Platform · Runtime

Device fit.

Nimbus8 reads your chip, measures your RAM, benchmarks on first load, and tiers every model recommendation to what your device can actually handle — no guesswork.

How it works

On first launch, Nimbus8 identifies your device's chip (A15, A16, A17 Pro, M1, M2, etc.) and measures available memory. When you install a model, the runtime runs a short benchmark — a handful of tokens — and records the actual throughput. That number is stored in the model registry and used to sort recommendations in the catalog.

Device tiers

The catalog tags every model with a recommended tier: devices with 6 GB RAM get small models (1B–3B), 8 GB devices can run mid-range (3B–8B), and iPads or iPhones with 16 GB+ can handle the larger open models. These aren't hard limits — you can always install a bigger model — but the UI will warn you if it's likely to be slow or cause memory pressure.

Memory budgets

iOS doesn't give apps unlimited memory.

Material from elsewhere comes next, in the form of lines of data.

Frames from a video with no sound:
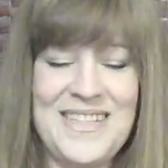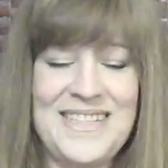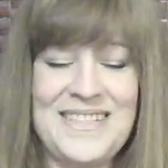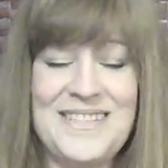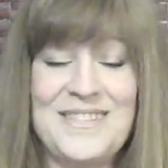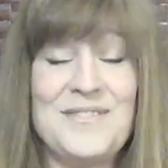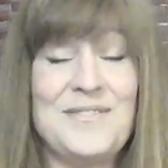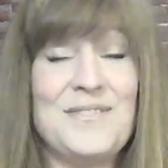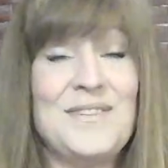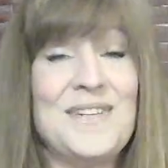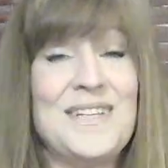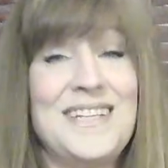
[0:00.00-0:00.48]

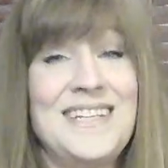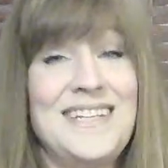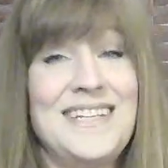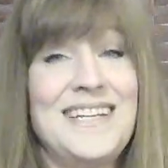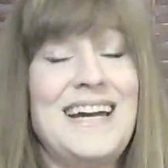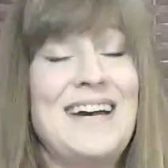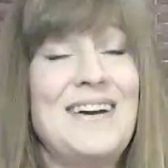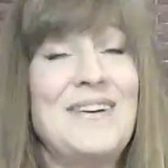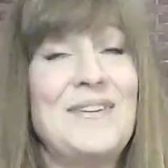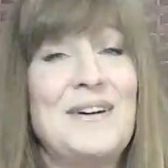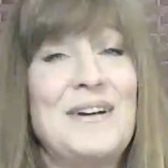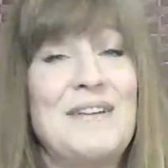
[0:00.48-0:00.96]
it's funny
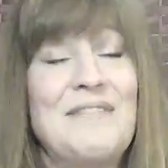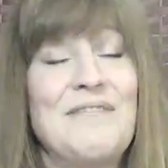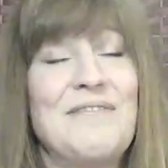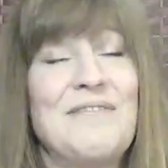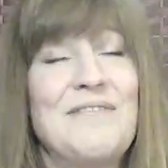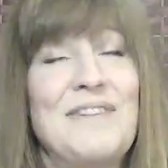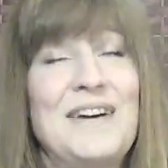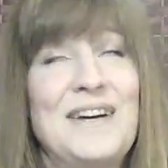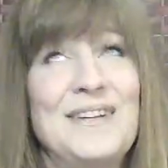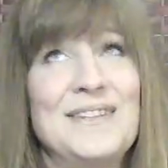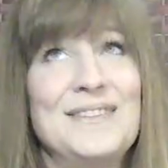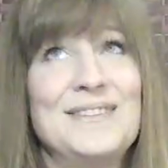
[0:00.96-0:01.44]
how I
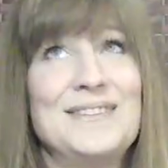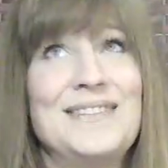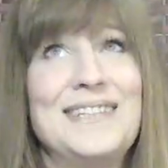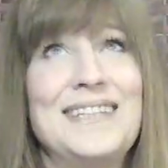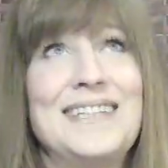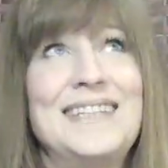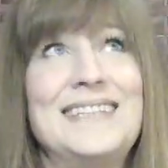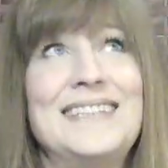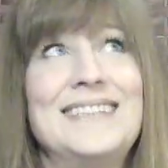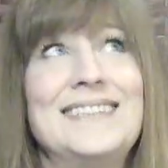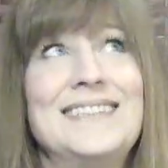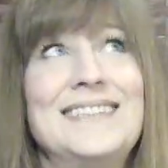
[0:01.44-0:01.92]
felt
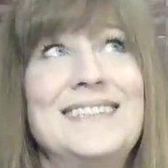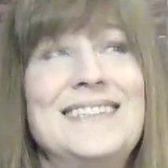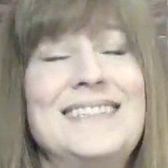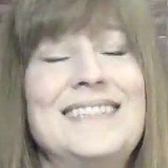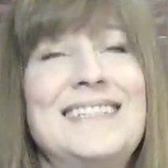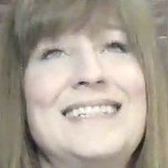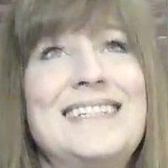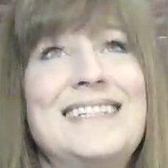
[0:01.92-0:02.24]
that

Nimbus8 tracks the system's memory pressure notifications and refuses to load a model if available memory is below a safe threshold (currently 400 MB headroom). This prevents the OS from killing the app mid-conversation.

Thermal management

Sustained inference generates heat. The adaptive engine monitors thermal state and adjusts batch size and thread count when the device heats up. The result: slightly slower tokens, but no thermal throttling cliff and no uncomfortably hot phone in your hand.